**Task statement**: Repeat the data in full. Drop every picture.
*****
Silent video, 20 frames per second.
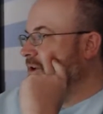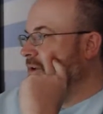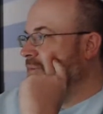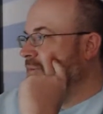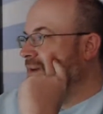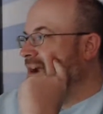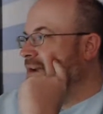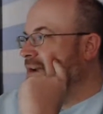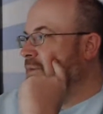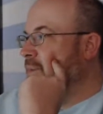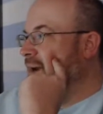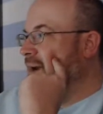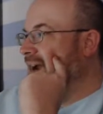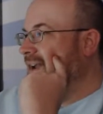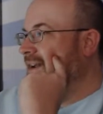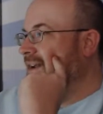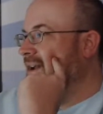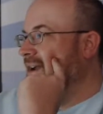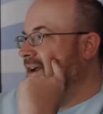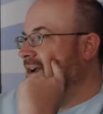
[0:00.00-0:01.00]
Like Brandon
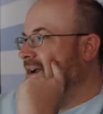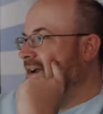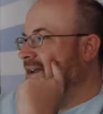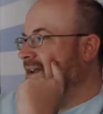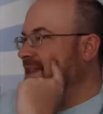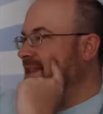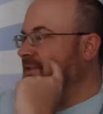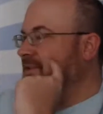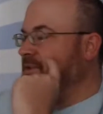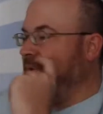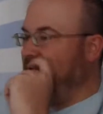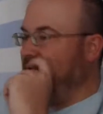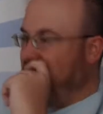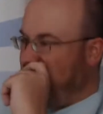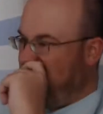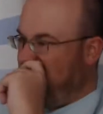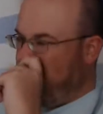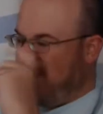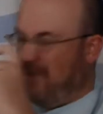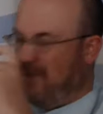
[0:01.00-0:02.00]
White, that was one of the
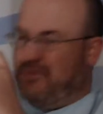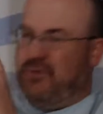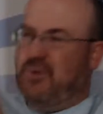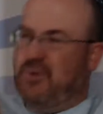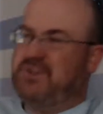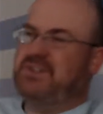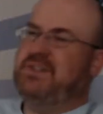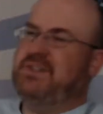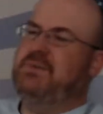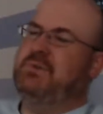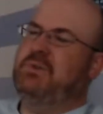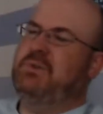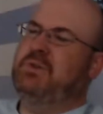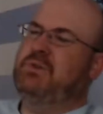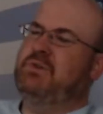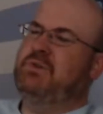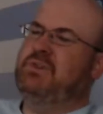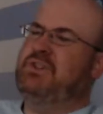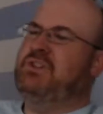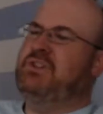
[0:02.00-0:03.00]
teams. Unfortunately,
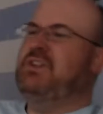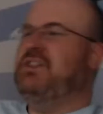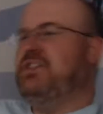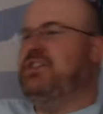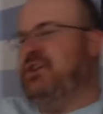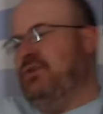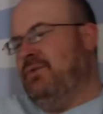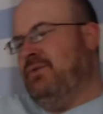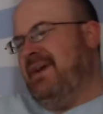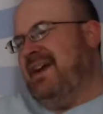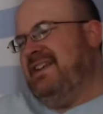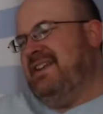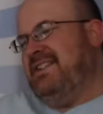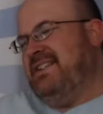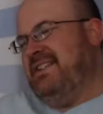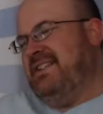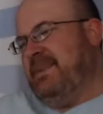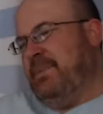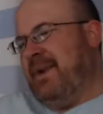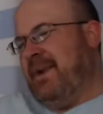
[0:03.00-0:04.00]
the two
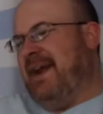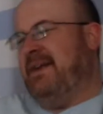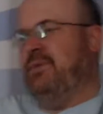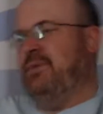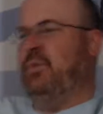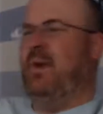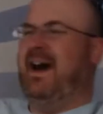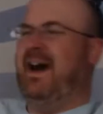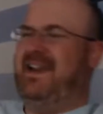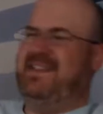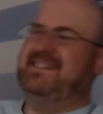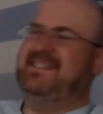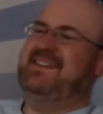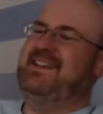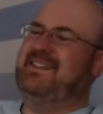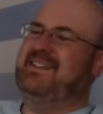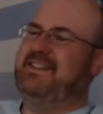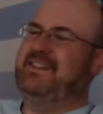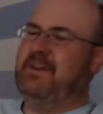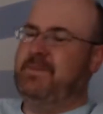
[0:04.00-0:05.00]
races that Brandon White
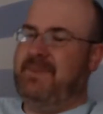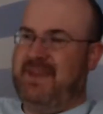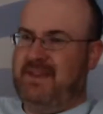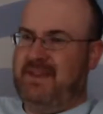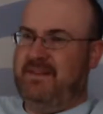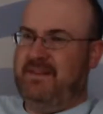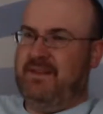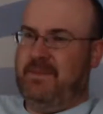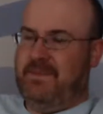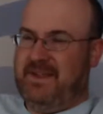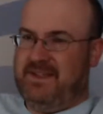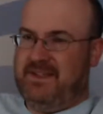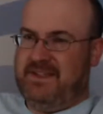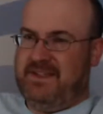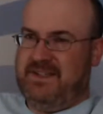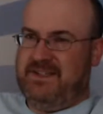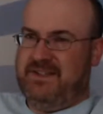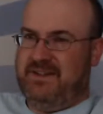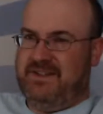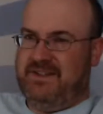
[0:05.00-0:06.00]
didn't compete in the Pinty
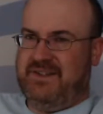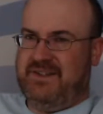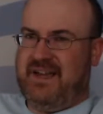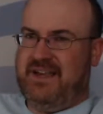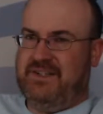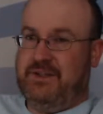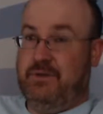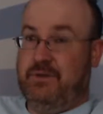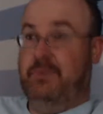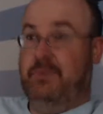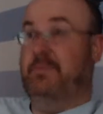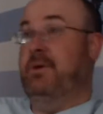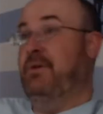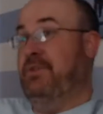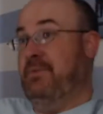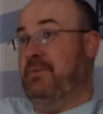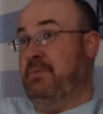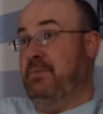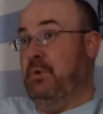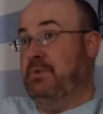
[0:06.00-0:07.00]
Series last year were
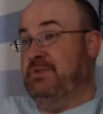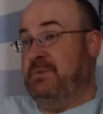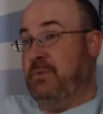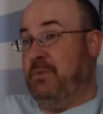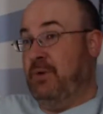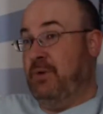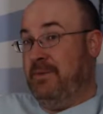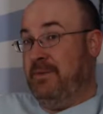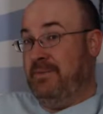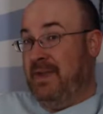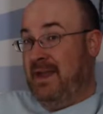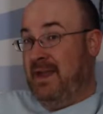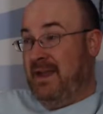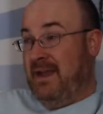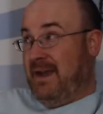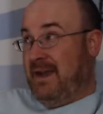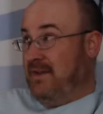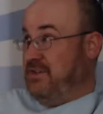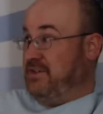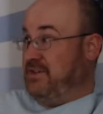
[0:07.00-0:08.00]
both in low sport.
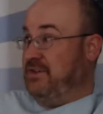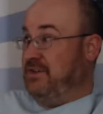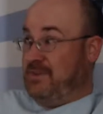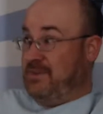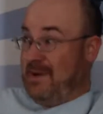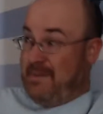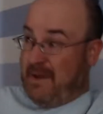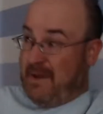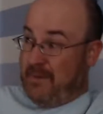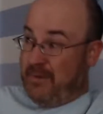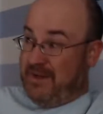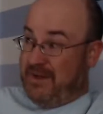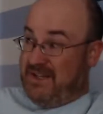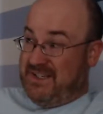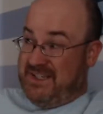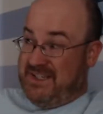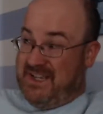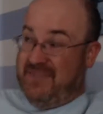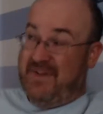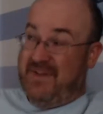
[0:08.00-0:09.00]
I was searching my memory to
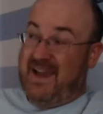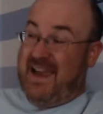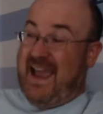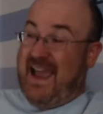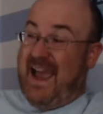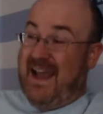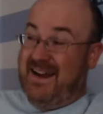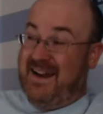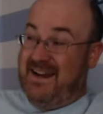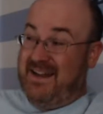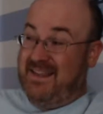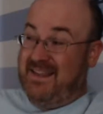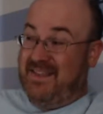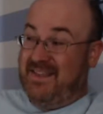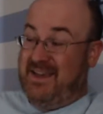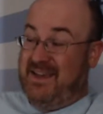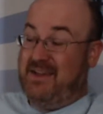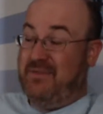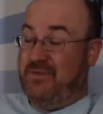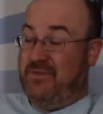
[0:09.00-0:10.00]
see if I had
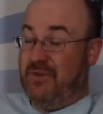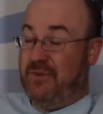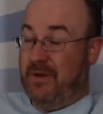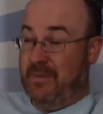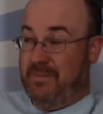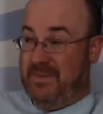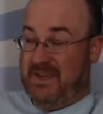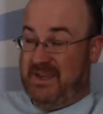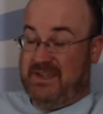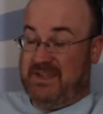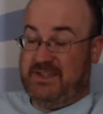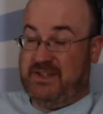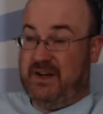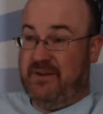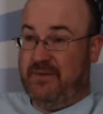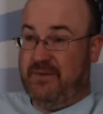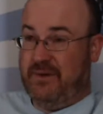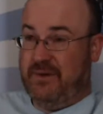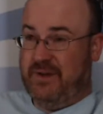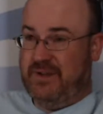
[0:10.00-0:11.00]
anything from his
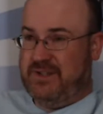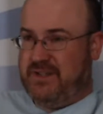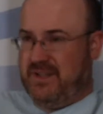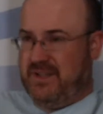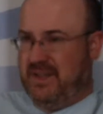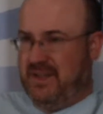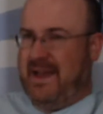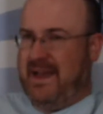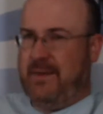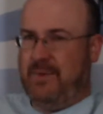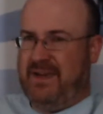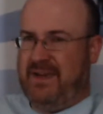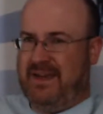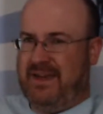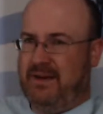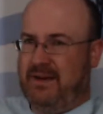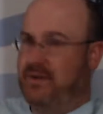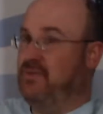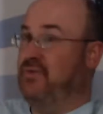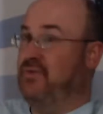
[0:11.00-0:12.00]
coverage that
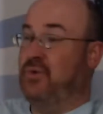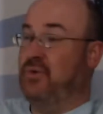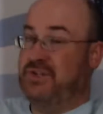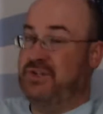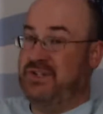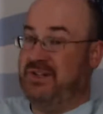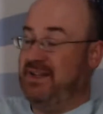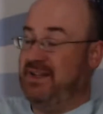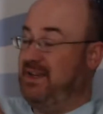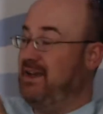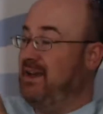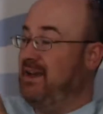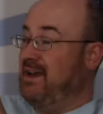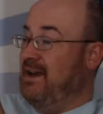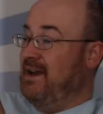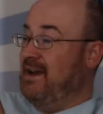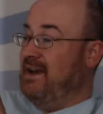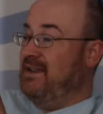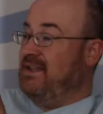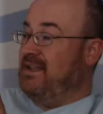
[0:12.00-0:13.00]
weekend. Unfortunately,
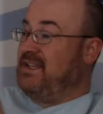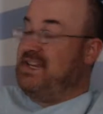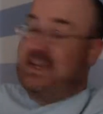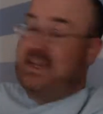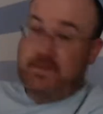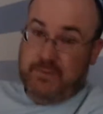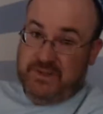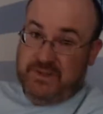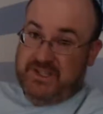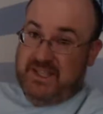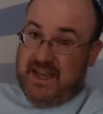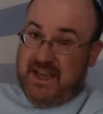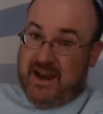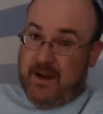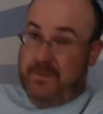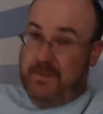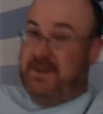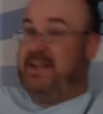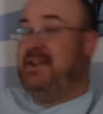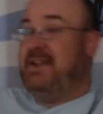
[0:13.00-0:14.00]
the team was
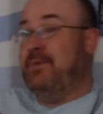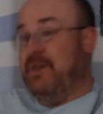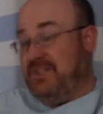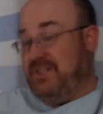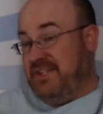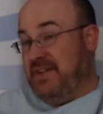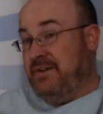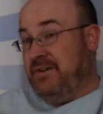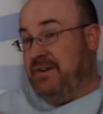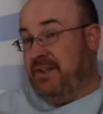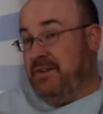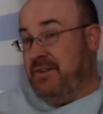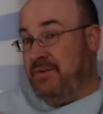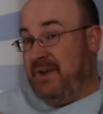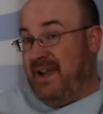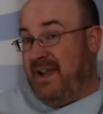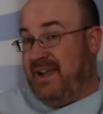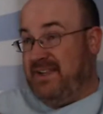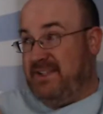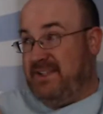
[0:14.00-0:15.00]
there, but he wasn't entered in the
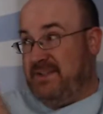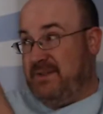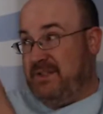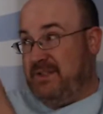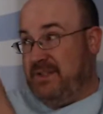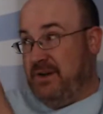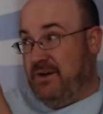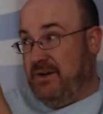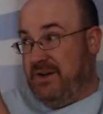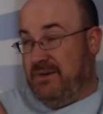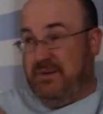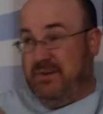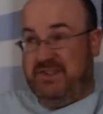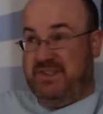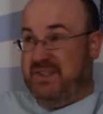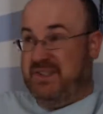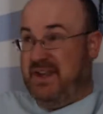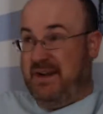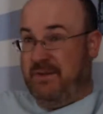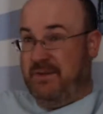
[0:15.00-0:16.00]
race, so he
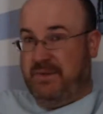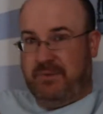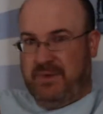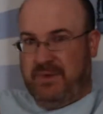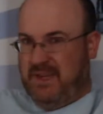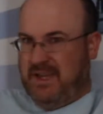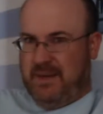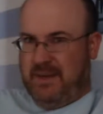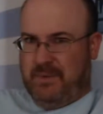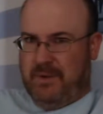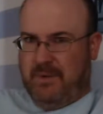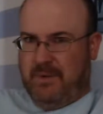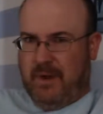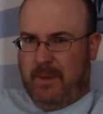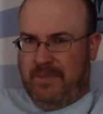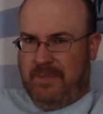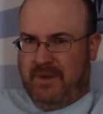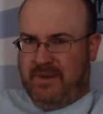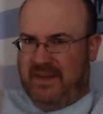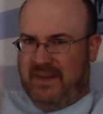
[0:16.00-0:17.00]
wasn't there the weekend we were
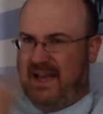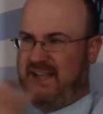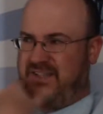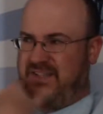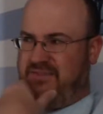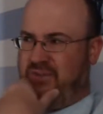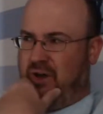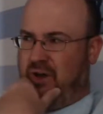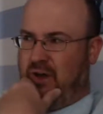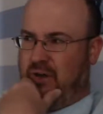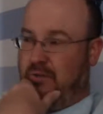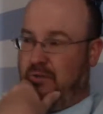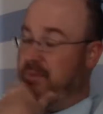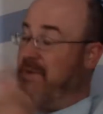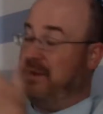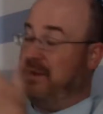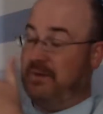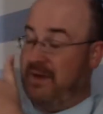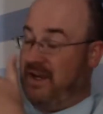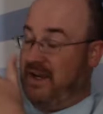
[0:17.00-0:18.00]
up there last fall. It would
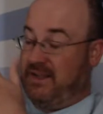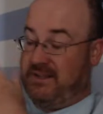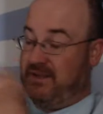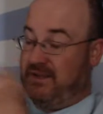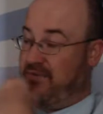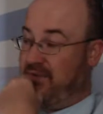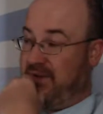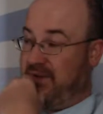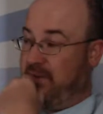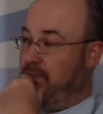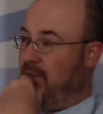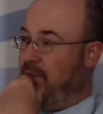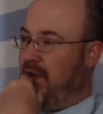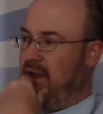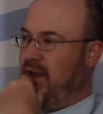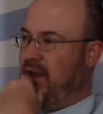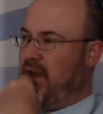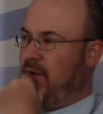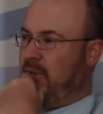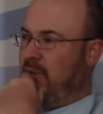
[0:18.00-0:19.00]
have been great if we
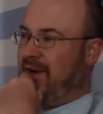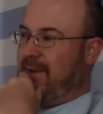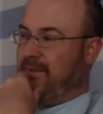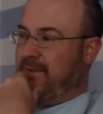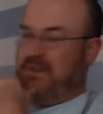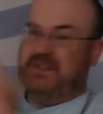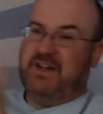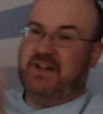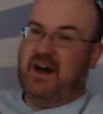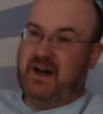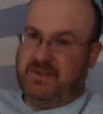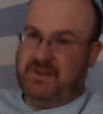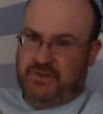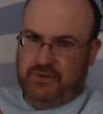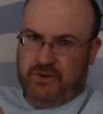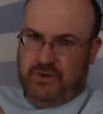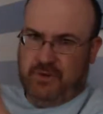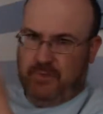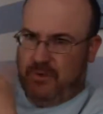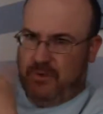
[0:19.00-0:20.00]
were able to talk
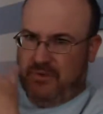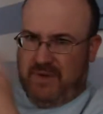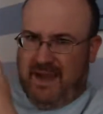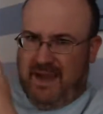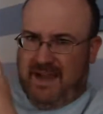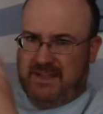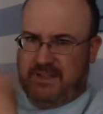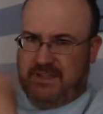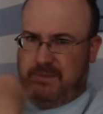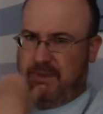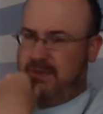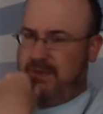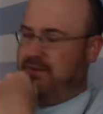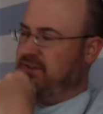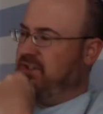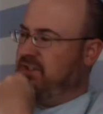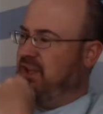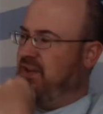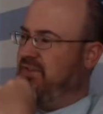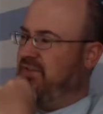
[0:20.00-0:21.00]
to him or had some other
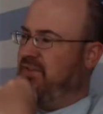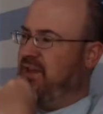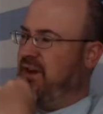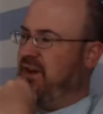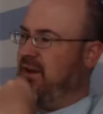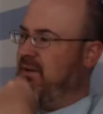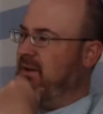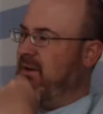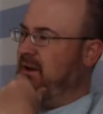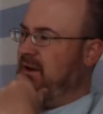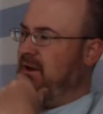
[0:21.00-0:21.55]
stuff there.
*****
**Reply**:
Silent video, 20 frames per second.
[0:00.00-0:01.00]
Like Brandon
[0:01.00-0:02.00]
White, that was one of the
[0:02.00-0:03.00]
teams. Unfortunately,
[0:03.00-0:04.00]
the two
[0:04.00-0:05.00]
races that Brandon White
[0:05.00-0:06.00]
didn't compete in the Pinty
[0:06.00-0:07.00]
Series last year were
[0:07.00-0:08.00]
both in low sport.
[0:08.00-0:09.00]
I was searching my memory to
[0:09.00-0:10.00]
see if I had
[0:10.00-0:11.00]
anything from his
[0:11.00-0:12.00]
coverage that
[0:12.00-0:13.00]
weekend. Unfortunately,
[0:13.00-0:14.00]
the team was
[0:14.00-0:15.00]
there, but he wasn't entered in the
[0:15.00-0:16.00]
race, so he
[0:16.00-0:17.00]
wasn't there the weekend we were
[0:17.00-0:18.00]
up there last fall. It would
[0:18.00-0:19.00]
have been great if we
[0:19.00-0:20.00]
were able to talk
[0:20.00-0:21.00]
to him or had some other
[0:21.00-0:21.55]
stuff there.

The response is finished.